- U.S. prosecutors charged four Iranian intelligence operatives on Tuesday with conspiring to kidnap a New York journalist and human rights activist who was critical of Iran
- Prosecutors in Washington said the Iranians had hired private investigators under false pretenses to spy on the journalist in Brooklyn
- In the past, Iranian intelligence officers have tricked anti-government Iranians to travel to destinations where they were kidnapped and returned to Iran, U.S. authorities said
WASHINGTON, D.C.: U.S. prosecutors charged four Iranian intelligence operatives on Tuesday with conspiring to kidnap a New York journalist and human rights activist who was critical of Iran, according to a U.S. Justice Department indictment.
Though the target of the plot was not named, Reuters has confirmed she is Iranian-American journalist Masih Alinejad, who has worked with the U.S. government-funded Voice of America Persian language service and reports on human rights issues in Iran.
Alinejad, when reached by Reuters after the indictment was released, said she was shocked.
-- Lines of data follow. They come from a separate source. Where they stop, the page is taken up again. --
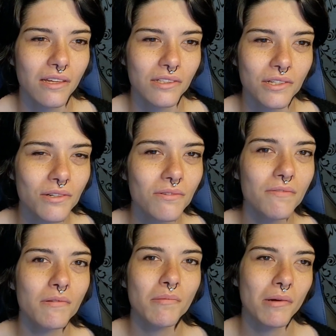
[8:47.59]
2 of
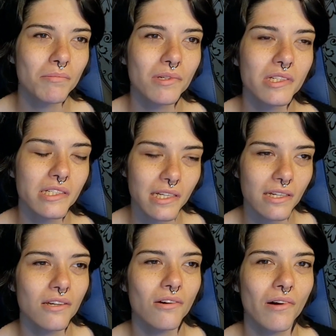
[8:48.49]
the members did
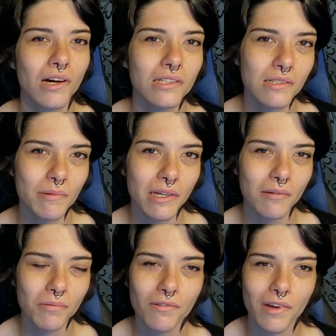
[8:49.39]
go on to become
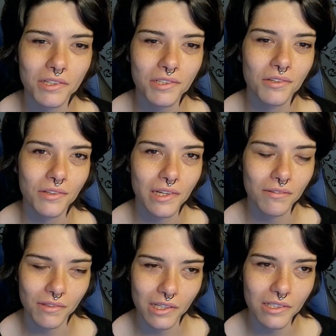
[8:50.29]
professional League of
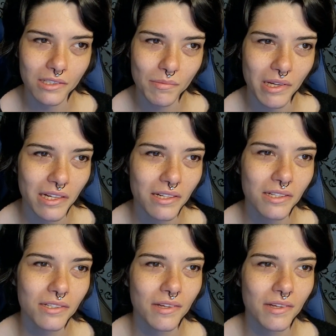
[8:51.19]
Legends players.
She also said she had been working with the Federal Bureau of Investigation for the past eight months ago, in a bid to identify the plotters.
“They showed me the Islamic Republic had gotten very close,” she said, as quoted by Reuters.
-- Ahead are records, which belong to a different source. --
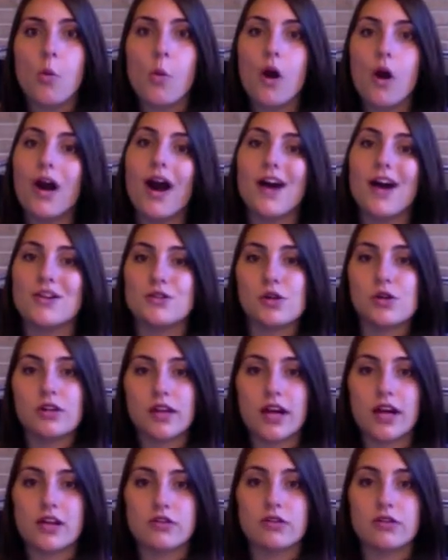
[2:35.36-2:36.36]
what contour
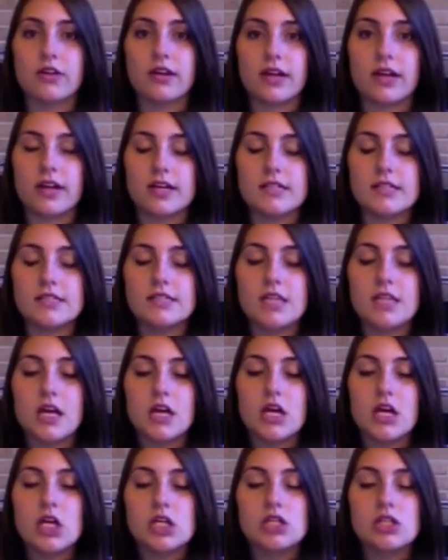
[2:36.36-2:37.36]
line drawing is.
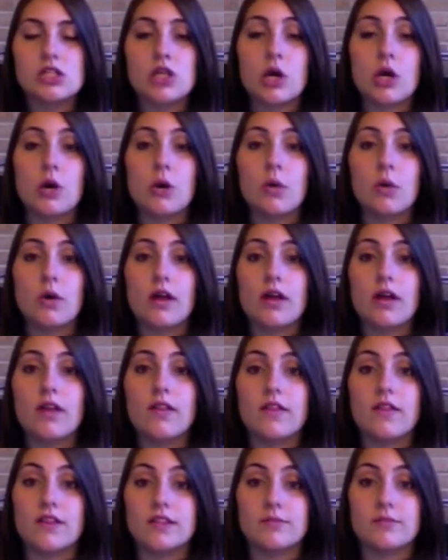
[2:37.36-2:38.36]
So
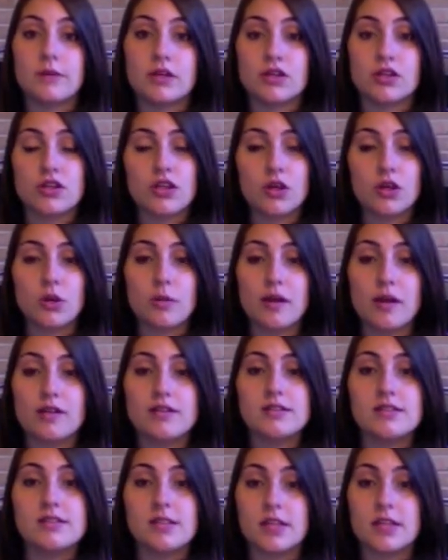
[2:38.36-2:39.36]
this picture that you're about to
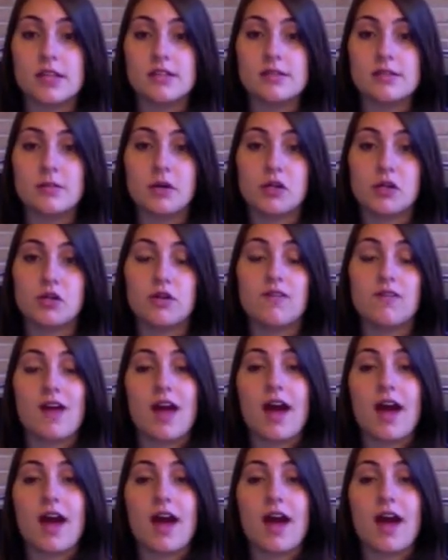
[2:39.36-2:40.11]
see is a picture of a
Prosecutors in Washington said the Iranians had hired private investigators under false pretenses to spy on the journalist in Brooklyn. The Iranians had the investigators videotape Alinejad’s family and home as they made plans to kidnap her.
The four Iranian defendants planned “to forcibly take their intended victim to Iran, where the victim’s fate would have been uncertain, at best,” said Audrey Strauss, the U.S. attorney for the Southern District of New York.
In the past, Iranian intelligence officers have tricked anti-government Iranians to travel to destinations where they were kidnapped and returned to Iran, U.S. authorities said.
The Iranian operatives hired private investigators in Manhattan to spy on Alinejad and her family, telling investigators she was a missing person from Dubai who had fled the country to avoid paying a debt, according to prosecutors.
Prosecutors said the Iranians had looked into taking the journalist from New York on a high-speed boat headed for Venezuela.
Iran directed the operation against the journalist with “the intention to lure our citizen back to Iran, as retaliation for their freedom of expression,” said Assistant Director Alan E. Kohler Jr. of the FBI’s Counterintelligence Division.
In 2019, Iranian officers lured Ruhollah Zam, a journalist, from his home in France, later executing him in Iran on sedition charges, prosecutors said.
In the past, Alinejad has reported on women in Iran protesting laws requiring head coverings, as well as accounts of Iranians killed in demonstrations in 2019.
Alinejad said Iranian operatives had, in the past, attempted to lure her to travel to Turkey with promises to meet with family members, she said.
FBI agents warned Alinejad earlier in 2021 that she was a target for kidnapping by Iran. She and her husband were then relocated to different safe houses, as U.S. officials investigated the Iranians.
Meanwhile, she told reporters that she was shaken after reading the indictment.
“I can’t believe I’m not even safe in America,” she said.